**EXTRACTED INFORMATION**
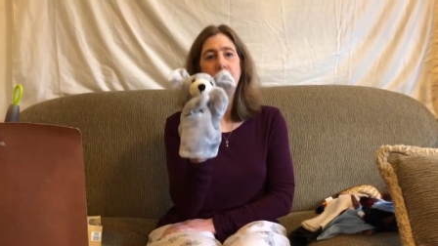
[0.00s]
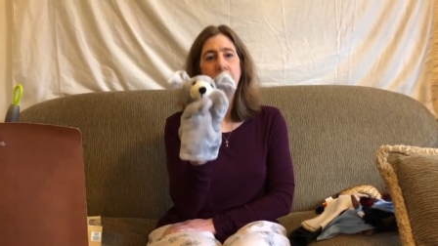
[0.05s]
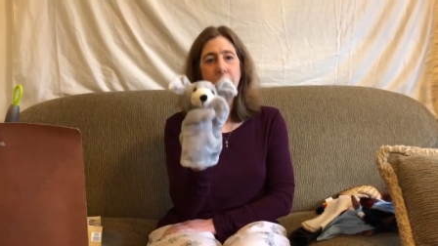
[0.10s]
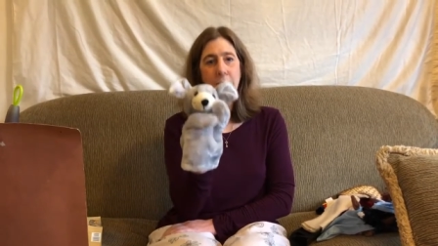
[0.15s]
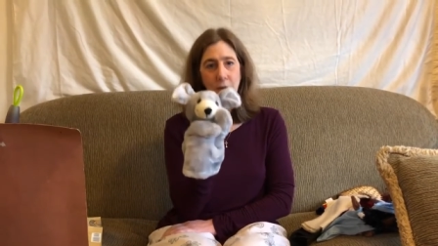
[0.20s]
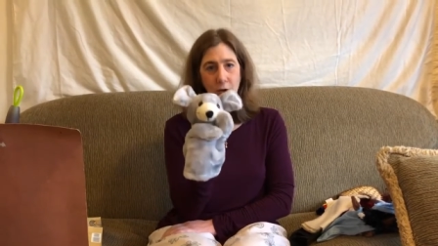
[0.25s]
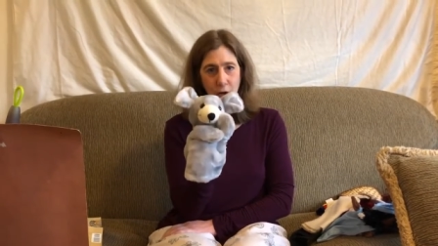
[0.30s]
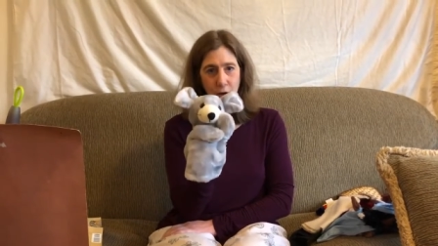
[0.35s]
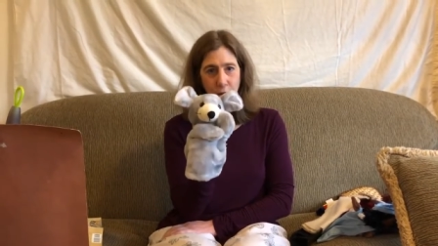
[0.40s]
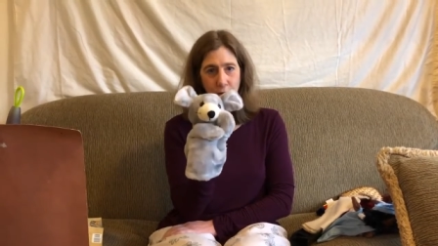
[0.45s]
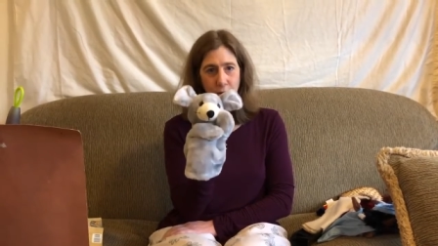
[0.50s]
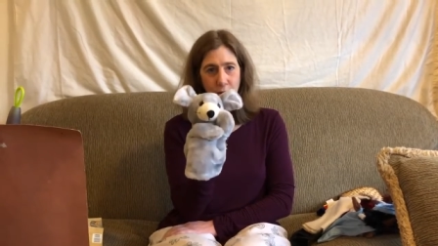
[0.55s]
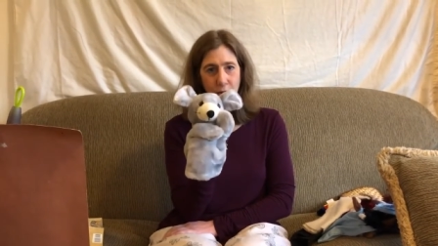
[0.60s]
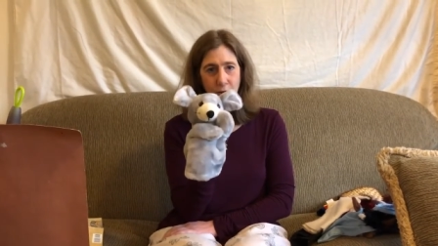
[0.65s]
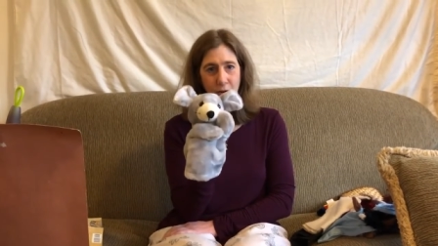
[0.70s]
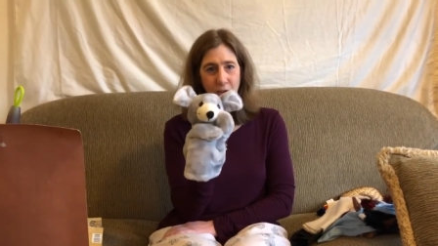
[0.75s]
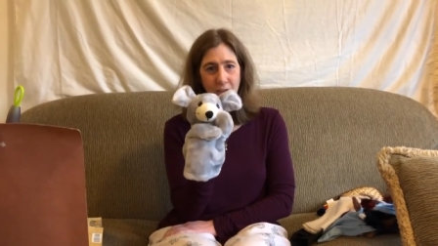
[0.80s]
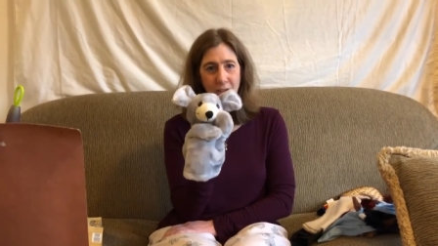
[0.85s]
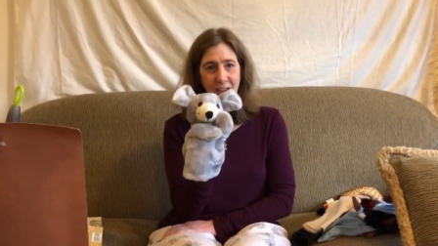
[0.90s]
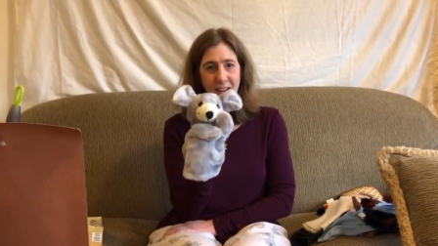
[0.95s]
year.
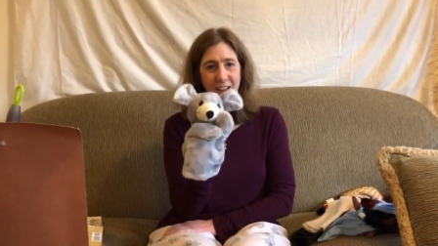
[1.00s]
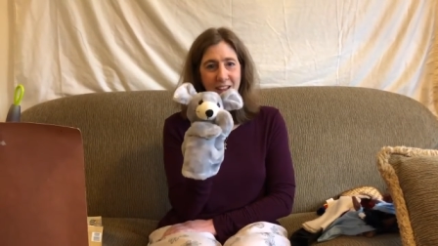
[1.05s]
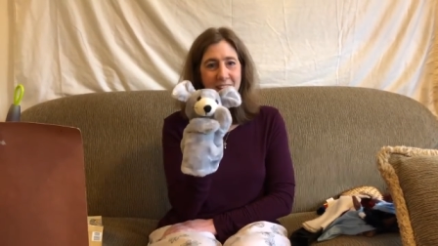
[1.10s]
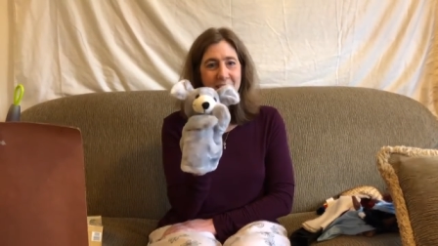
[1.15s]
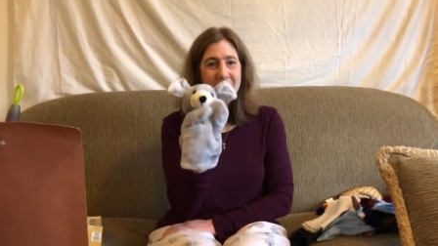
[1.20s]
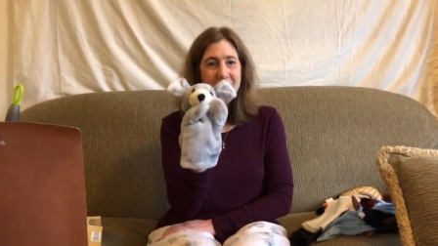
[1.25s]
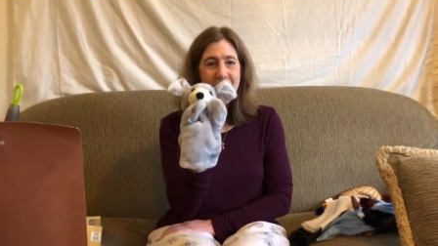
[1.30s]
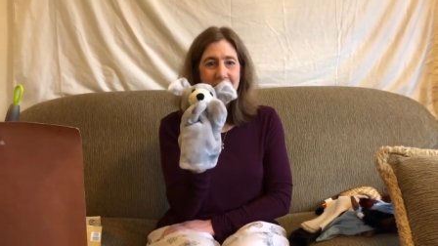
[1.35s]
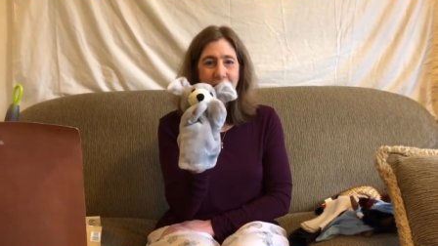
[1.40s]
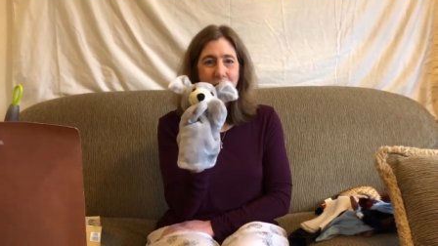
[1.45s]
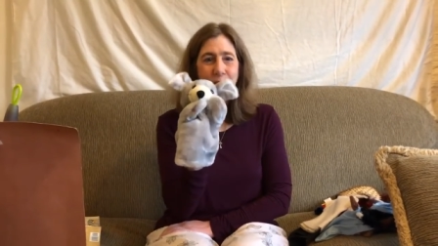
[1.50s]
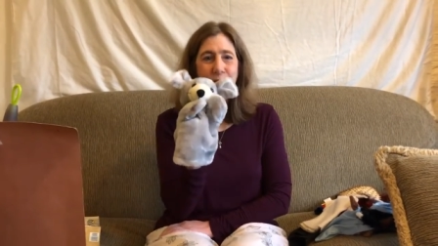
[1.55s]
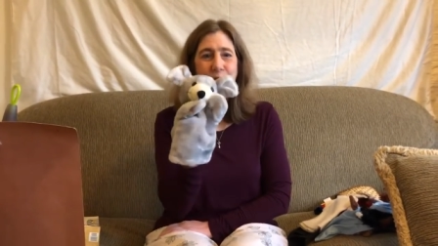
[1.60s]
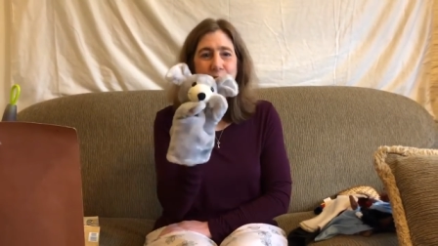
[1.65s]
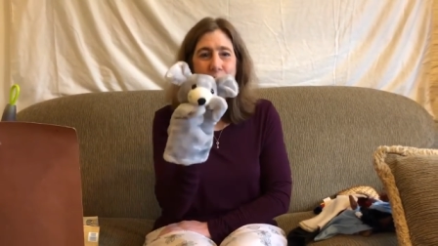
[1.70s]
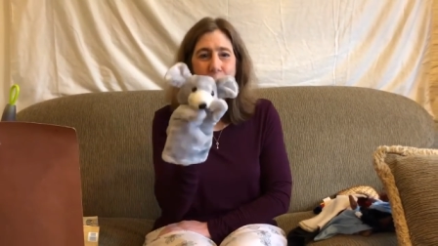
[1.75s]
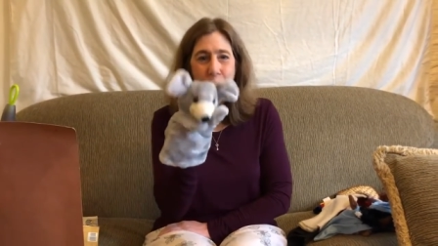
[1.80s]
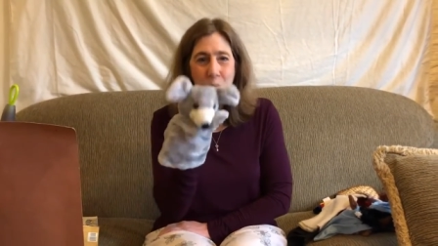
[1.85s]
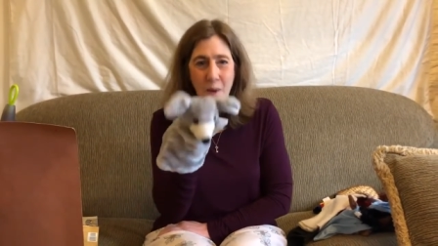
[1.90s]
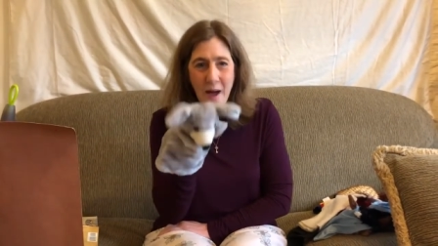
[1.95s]
Thank you
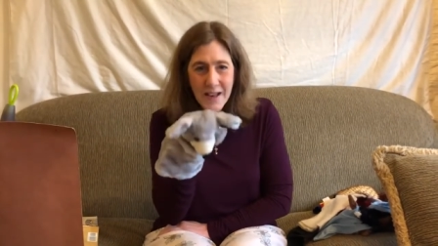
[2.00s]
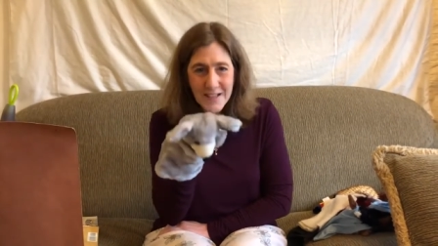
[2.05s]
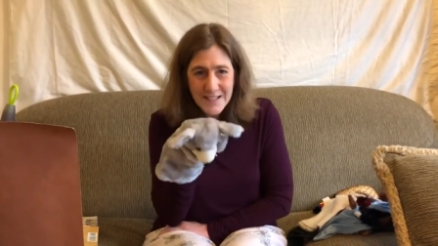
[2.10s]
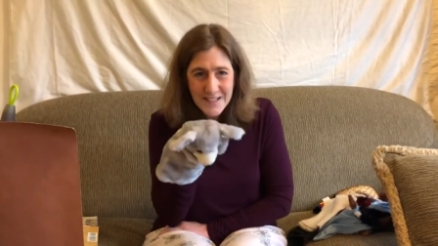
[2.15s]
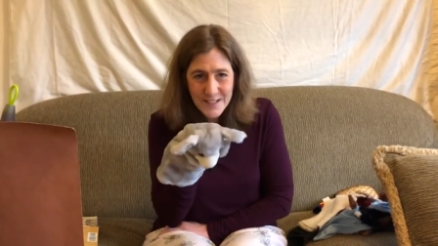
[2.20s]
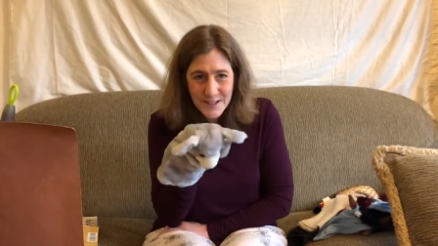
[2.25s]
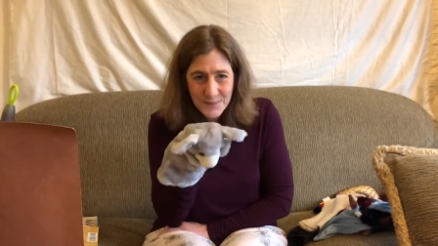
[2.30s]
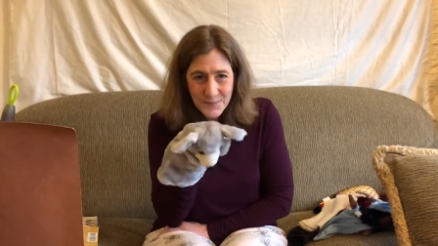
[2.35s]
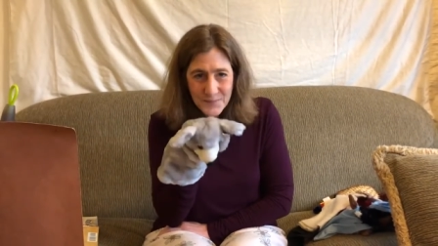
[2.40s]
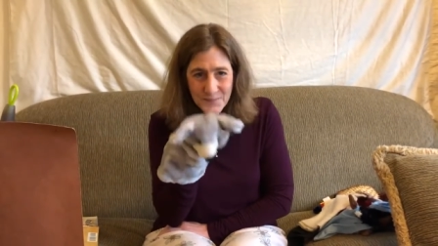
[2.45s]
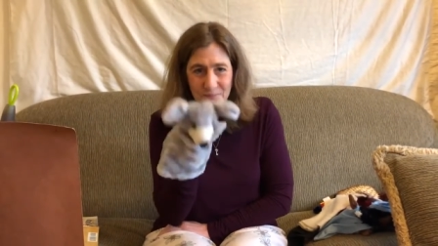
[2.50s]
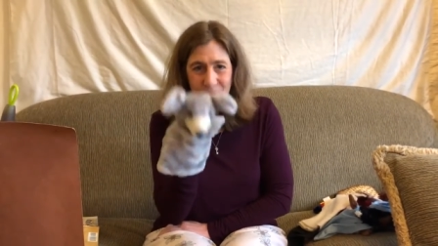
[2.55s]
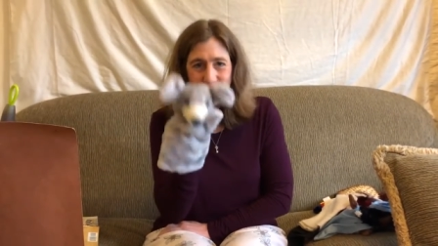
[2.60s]
so much.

**WHAT IS REQUIRED**
Give back each entry exactly as it appears, with no pictures.

**SOLUTION FOR THIS PROBLEM**
[0.00s]
[0.05s]
[0.10s]
[0.15s]
[0.20s]
[0.25s]
[0.30s]
[0.35s]
[0.40s]
[0.45s]
[0.50s]
[0.55s]
[0.60s]
[0.65s]
[0.70s]
[0.75s]
[0.80s]
[0.85s]
[0.90s]
[0.95s]
year.
[1.00s]
[1.05s]
[1.10s]
[1.15s]
[1.20s]
[1.25s]
[1.30s]
[1.35s]
[1.40s]
[1.45s]
[1.50s]
[1.55s]
[1.60s]
[1.65s]
[1.70s]
[1.75s]
[1.80s]
[1.85s]
[1.90s]
[1.95s]
Thank you
[2.00s]
[2.05s]
[2.10s]
[2.15s]
[2.20s]
[2.25s]
[2.30s]
[2.35s]
[2.40s]
[2.45s]
[2.50s]
[2.55s]
[2.60s]
so much.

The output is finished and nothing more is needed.